Data items:
[Start of section]

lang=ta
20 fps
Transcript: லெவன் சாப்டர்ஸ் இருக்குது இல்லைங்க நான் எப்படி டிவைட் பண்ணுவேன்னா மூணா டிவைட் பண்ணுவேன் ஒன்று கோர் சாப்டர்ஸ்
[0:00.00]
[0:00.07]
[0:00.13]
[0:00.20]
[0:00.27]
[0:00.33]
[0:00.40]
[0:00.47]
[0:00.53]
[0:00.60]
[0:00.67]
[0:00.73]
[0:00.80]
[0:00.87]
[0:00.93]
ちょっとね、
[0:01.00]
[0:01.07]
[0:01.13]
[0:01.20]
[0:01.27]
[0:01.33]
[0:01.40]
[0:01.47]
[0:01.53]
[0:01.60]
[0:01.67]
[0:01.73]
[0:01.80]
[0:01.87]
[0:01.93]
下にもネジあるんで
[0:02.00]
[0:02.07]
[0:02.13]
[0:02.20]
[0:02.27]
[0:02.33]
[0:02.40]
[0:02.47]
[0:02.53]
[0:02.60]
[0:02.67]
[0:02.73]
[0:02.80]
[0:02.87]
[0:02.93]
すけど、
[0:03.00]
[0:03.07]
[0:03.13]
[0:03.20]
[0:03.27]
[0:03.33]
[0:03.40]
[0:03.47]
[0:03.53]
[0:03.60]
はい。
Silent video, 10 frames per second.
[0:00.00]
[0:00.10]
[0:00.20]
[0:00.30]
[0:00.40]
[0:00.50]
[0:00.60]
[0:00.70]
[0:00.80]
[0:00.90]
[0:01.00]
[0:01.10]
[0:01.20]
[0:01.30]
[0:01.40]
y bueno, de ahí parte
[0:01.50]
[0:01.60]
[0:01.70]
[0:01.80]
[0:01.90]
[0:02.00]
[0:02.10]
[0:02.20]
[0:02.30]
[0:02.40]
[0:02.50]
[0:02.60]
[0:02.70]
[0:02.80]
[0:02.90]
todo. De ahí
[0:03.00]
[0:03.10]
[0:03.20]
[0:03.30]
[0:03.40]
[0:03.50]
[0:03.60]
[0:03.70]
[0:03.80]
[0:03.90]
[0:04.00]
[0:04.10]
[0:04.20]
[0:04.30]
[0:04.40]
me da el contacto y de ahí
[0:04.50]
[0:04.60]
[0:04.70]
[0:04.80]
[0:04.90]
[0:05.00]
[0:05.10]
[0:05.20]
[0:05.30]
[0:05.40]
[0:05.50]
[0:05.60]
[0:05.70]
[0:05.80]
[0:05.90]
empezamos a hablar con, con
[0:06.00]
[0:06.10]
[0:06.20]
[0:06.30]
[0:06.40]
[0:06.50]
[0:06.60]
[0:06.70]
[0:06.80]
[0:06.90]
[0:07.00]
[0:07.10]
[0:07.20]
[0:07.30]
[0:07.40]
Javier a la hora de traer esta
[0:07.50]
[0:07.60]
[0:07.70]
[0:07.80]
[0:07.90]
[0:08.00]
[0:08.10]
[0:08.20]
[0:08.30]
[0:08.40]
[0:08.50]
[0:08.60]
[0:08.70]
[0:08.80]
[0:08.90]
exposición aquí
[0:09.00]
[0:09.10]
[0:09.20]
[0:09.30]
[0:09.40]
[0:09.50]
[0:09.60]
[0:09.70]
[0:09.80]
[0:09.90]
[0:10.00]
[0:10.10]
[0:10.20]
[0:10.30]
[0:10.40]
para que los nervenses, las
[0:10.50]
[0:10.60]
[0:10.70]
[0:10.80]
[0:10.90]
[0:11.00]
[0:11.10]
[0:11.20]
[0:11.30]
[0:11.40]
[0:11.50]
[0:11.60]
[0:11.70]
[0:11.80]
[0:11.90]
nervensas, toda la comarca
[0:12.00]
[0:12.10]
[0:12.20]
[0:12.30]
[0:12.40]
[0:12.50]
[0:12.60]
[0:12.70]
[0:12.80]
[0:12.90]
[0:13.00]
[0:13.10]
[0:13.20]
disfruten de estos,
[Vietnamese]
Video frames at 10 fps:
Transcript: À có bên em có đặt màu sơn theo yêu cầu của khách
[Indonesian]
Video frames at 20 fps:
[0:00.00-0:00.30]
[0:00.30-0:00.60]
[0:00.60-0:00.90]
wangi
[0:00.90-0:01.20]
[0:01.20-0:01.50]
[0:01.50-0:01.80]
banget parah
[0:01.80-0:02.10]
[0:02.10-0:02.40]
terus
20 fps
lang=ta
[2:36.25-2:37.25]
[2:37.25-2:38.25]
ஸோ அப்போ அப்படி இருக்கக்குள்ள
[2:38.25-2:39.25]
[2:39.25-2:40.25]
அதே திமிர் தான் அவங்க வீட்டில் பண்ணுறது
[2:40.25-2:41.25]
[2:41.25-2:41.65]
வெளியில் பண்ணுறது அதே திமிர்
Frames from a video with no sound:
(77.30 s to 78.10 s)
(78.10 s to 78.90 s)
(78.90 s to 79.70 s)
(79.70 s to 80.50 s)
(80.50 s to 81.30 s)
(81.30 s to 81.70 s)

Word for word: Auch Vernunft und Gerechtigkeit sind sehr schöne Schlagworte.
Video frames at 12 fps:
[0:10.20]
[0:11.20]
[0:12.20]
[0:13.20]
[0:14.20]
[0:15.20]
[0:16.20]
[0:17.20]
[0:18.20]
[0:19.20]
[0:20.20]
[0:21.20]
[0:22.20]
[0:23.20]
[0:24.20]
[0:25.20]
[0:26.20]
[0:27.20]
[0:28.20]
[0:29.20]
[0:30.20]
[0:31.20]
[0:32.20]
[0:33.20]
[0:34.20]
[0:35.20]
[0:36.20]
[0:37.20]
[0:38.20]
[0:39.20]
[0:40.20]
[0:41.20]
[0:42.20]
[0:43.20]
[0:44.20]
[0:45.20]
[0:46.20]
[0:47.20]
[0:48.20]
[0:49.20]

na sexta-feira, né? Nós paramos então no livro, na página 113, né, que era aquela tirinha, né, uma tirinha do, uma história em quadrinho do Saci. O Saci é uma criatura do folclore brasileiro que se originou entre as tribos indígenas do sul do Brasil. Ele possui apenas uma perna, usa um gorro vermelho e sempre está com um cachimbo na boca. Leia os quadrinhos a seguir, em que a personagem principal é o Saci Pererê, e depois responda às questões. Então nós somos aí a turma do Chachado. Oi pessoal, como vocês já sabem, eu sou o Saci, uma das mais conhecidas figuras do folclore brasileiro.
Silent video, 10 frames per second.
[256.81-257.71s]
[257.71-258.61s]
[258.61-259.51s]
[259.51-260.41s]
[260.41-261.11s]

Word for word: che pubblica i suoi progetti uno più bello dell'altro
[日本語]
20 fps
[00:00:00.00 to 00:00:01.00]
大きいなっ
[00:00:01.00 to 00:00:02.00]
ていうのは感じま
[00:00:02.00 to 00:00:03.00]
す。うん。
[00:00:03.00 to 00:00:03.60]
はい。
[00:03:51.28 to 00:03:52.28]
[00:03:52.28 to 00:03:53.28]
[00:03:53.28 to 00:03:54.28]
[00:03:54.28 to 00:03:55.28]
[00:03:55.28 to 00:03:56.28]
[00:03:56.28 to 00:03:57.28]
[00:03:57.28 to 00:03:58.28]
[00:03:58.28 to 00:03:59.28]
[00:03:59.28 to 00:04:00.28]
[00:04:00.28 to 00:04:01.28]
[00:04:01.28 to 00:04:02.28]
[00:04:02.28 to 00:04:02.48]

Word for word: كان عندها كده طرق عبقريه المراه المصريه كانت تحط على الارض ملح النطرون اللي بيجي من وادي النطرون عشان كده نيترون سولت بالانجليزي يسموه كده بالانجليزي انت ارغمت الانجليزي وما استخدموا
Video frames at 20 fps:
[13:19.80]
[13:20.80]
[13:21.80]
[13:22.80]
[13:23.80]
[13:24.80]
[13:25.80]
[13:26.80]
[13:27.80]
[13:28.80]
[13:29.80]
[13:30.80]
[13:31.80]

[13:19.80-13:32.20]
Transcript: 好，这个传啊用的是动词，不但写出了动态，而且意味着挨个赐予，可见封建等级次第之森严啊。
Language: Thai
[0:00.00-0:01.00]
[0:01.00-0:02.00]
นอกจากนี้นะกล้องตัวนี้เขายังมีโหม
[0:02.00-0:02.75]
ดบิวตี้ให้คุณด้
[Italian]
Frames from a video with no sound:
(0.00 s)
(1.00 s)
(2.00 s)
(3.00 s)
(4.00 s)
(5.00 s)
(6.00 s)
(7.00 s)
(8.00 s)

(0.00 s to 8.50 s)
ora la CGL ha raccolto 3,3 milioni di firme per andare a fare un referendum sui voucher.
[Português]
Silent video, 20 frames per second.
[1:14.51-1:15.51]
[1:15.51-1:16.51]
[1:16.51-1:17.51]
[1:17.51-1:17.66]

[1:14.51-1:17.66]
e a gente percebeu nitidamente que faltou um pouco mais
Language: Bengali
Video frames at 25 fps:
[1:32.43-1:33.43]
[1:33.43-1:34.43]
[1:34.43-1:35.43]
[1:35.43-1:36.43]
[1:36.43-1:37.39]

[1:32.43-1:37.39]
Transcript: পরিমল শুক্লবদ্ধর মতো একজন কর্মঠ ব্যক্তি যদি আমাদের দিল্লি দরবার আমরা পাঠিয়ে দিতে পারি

[End of section]

▶ [Prompt]:
Your reply should consist of one number: how many lines in the entries contain the string "word".

▶ [Reply]:
3